‘Van bezit naar (her)gebruik’
Hergebruik, duurzaamheid, milieubewustzijn, de circulaire economie, gebruik belangrijker dan bezit, het zijn zaken die juist in een groeiende economie aan belang winnen. Het bewustzijn was er al langer, de noodzaak wordt elke dag duidelijker en nieuwe bedrijfsvormen laten zien dat er een economisch rendabel model achter schuil kan gaan. Was ‘delen is het nieuwe hebben’ enkele jaren geleden nog een vernieuwend concept, nu wordt het hoe langer hoe meer gemeengoed.
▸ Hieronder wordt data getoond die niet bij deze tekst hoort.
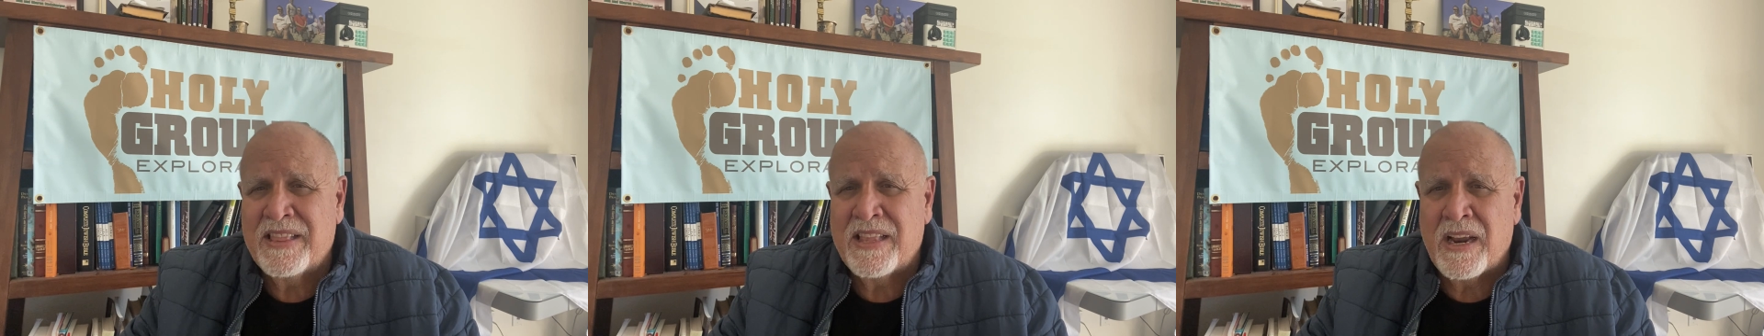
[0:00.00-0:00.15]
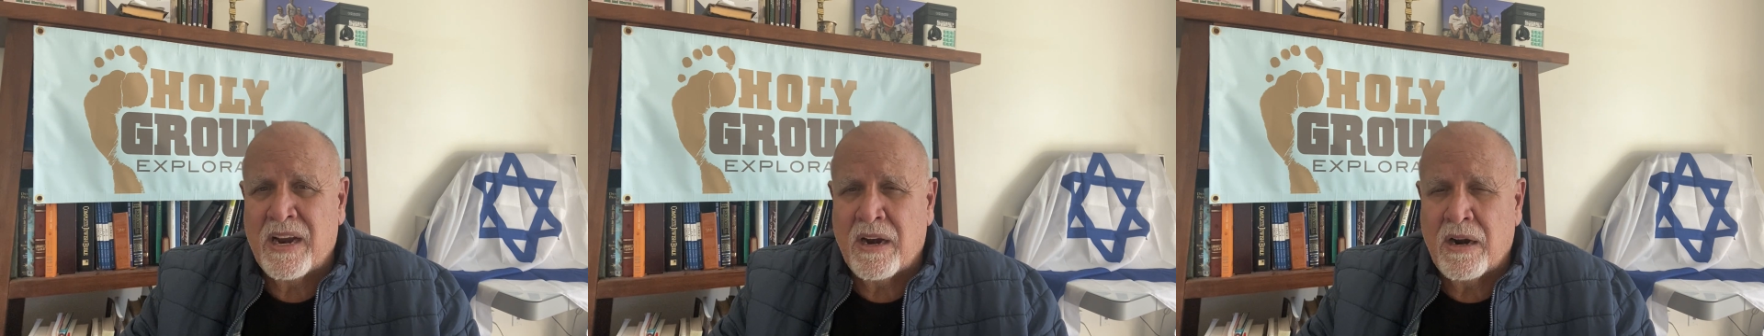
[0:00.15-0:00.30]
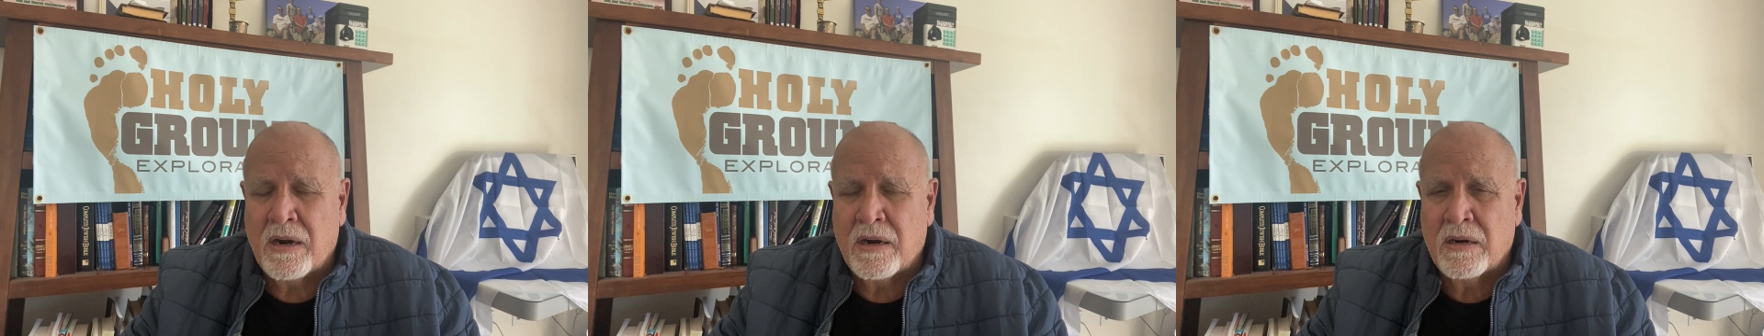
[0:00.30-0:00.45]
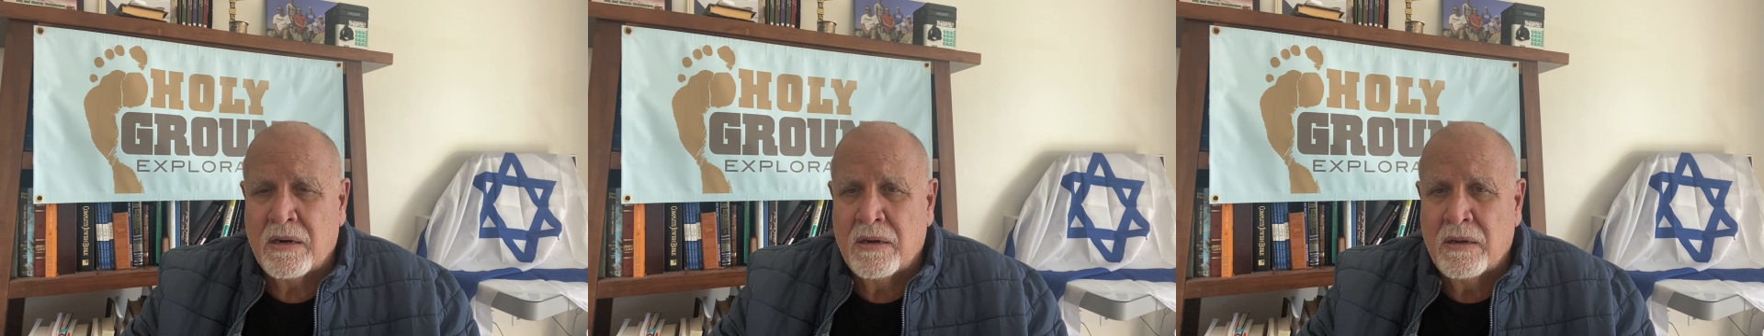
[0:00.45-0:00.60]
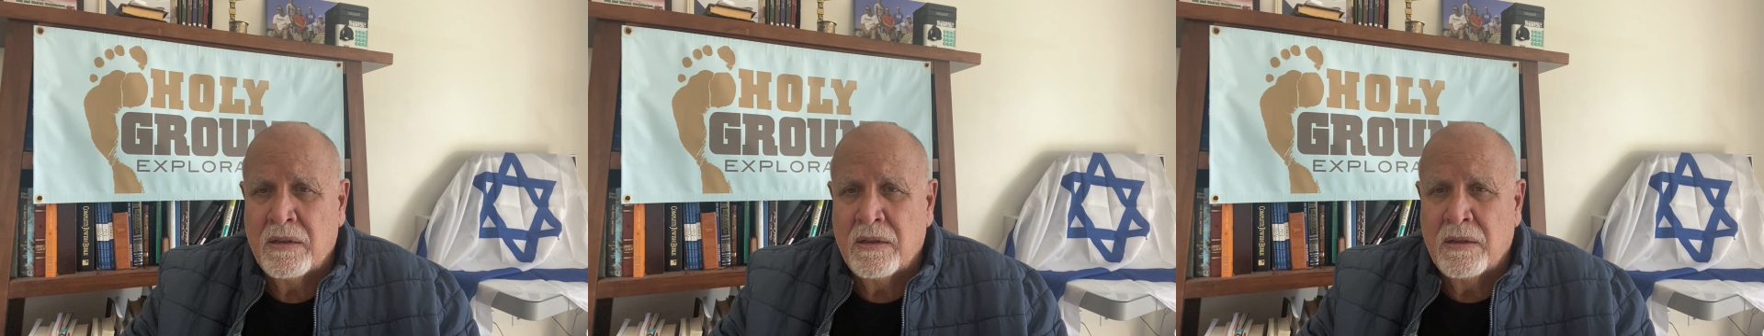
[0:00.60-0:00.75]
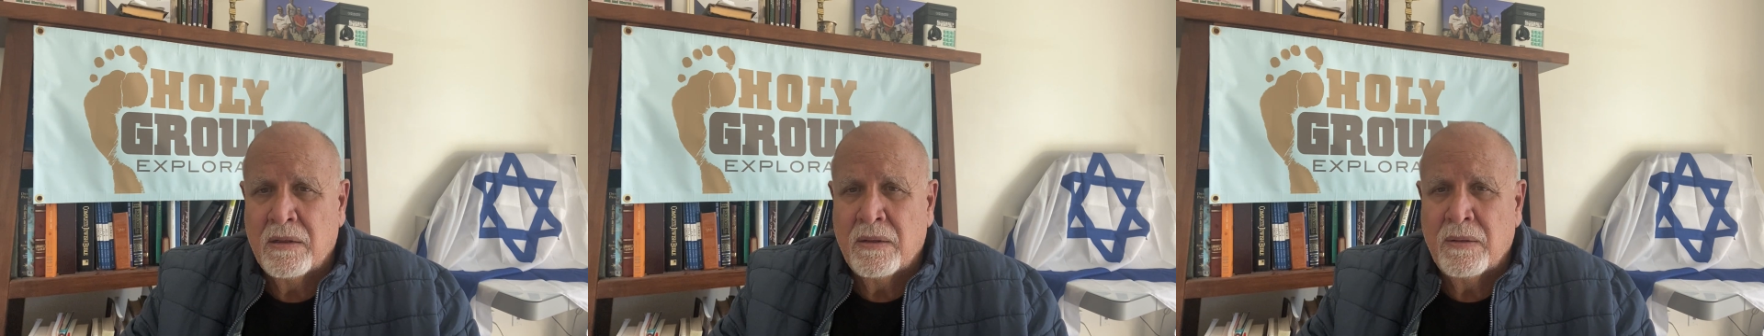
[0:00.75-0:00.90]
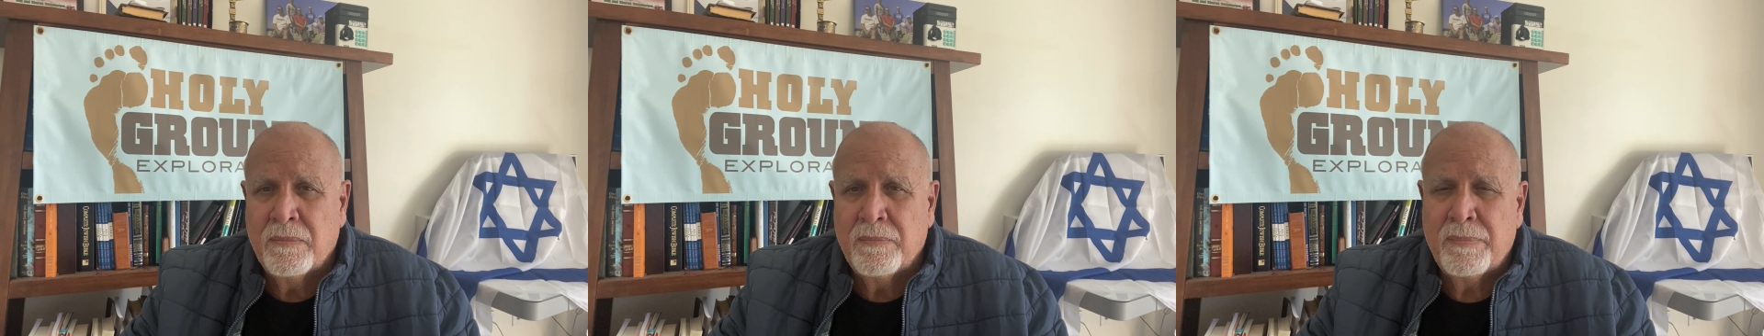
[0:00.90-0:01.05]
there
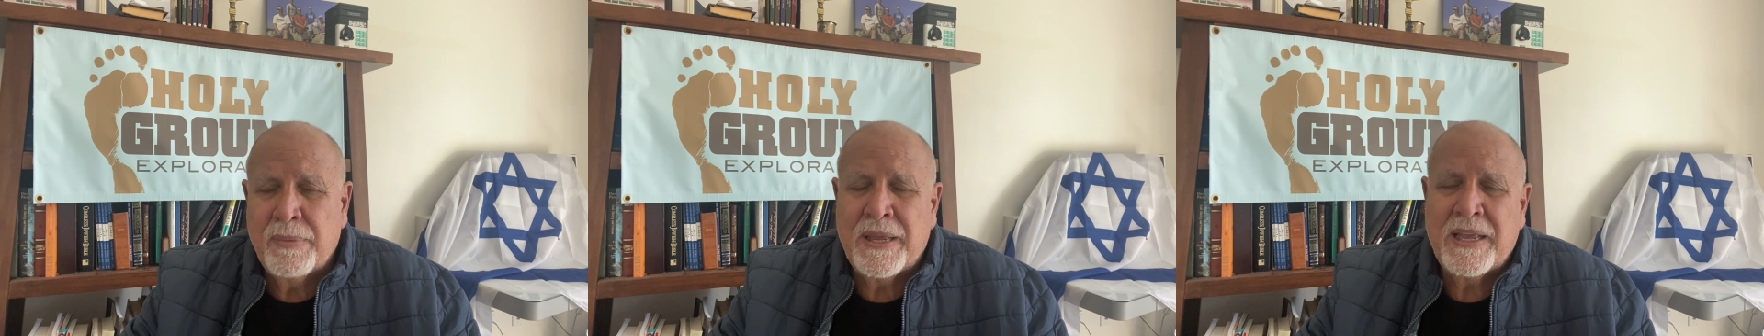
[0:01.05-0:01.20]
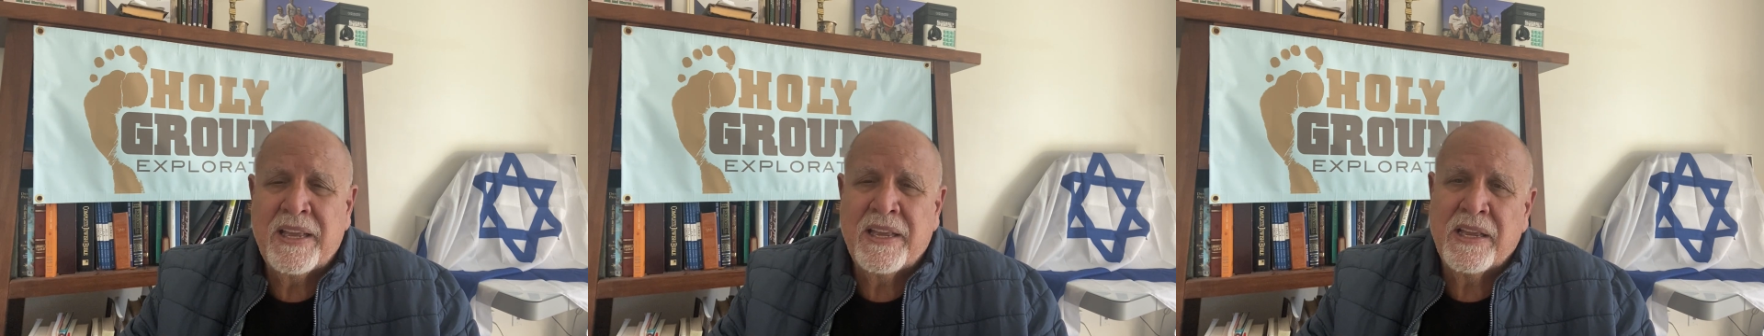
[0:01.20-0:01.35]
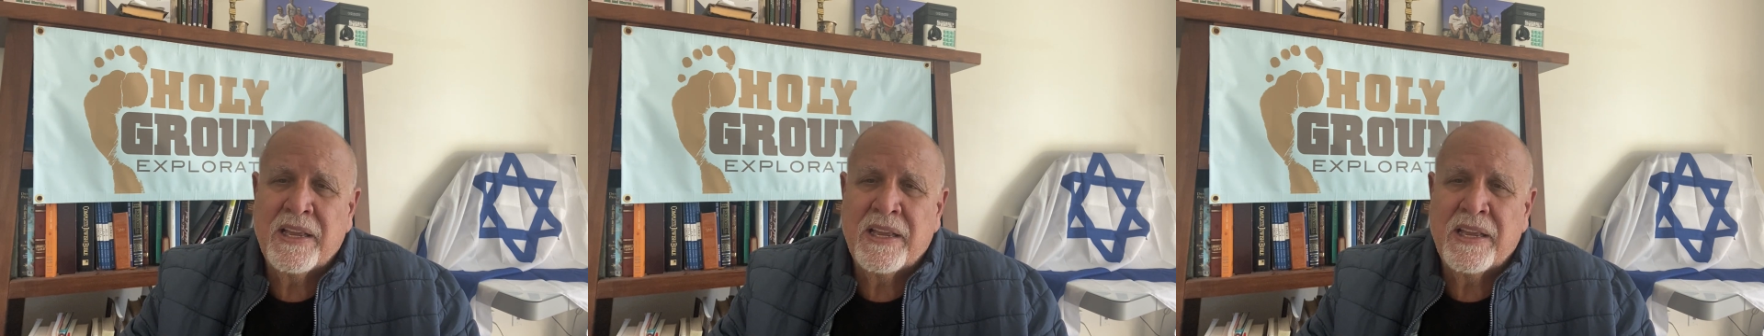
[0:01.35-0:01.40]
being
Er zijn succesverhalen genoeg. Uber en Airbnb, maar ook bijvoorbeeld Spotify maken heel duidelijk welke kant de circulaire economie op wil. Het bewustzijn groeit, consumenten raken hoe langer hoe meer doordrongen van de noodzaak. En een extreem natte junimaand is niet meer weg te redeneren als een fenomeen dat nu eenmaal eens in de honderd jaar onvermijdelijk is. Er zijn in een circulaire economie veel stappen te maken bij de productie, het kopen en het weggooien van goederen en veel daarvan is al dagelijkse praktijk. Gescheiden inzamelen, recyclen, verantwoorde afvoer van materialen, hergebruik van tweedehands spullen via de marktplaatsen van deze wereld, het is gemeengoed in ons land.
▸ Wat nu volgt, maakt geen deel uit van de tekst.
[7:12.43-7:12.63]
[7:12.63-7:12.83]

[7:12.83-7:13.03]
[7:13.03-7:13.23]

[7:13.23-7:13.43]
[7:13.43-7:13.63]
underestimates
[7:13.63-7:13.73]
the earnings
De deeleconomie (collaborative consumption) rukt snel op. Een goed voorbeeld hiervan is Spotify. Voorheen was het bezit van een flinke CD-collectie iets waar je trots op was en iets waar je je identiteit aan kon ontlenen. Met Spotify is het niet meer nodig om een collectie te bezitten, omdat je toegang hebt tot alle muziek die je maar wilt horen. Mensen kiezen overigens steeds vaker voor alternatieve schakels buiten de complexe systemen om, analisten voorzien een enorme groei van bedrijven en organisaties die op deze trends inspelen, zoals Thuisafgehaald en Peerby. Ook autodelen is kansrijk, omdat het goed past in de trend van bezit naar gebruik. Het gaat niet meer om bezit, alhoewel onderzoek laat zien dat een grote groep nog steeds status ontleent aan het bezit van een auto. Toegang tot informatie, goederen en diensten waarbij per maand of per gebruik een betaling plaats vindt is de toekomst. Het gaat om de prestatie en performance en niet om het eigendom.
THOAMS RAU
Thomas Rau is een voorloper op dit terrein. Rau is ondernemer, architect, innovator, inspirator en visionair. Hij laat zich onder het motto ‘guided by the future in al zijn handelen leiden door wat er in de toekomst nodig is en niet door wat op dit moment haalbaar is. Hij levert al jaren een grote bijdrage aan de nationale en internationale discussie over duurzaamheid, het gebruik van hernieuwbare energiebronnen in de architectuur en aan de vraag hoe te handelen in het licht van toenemende schaarste aan grondstoffen. Architectenbureau RAU realiseert nieuwe standaarden op het gebied van CO2- neutraal, energieneutraal en energiepositief bouwen.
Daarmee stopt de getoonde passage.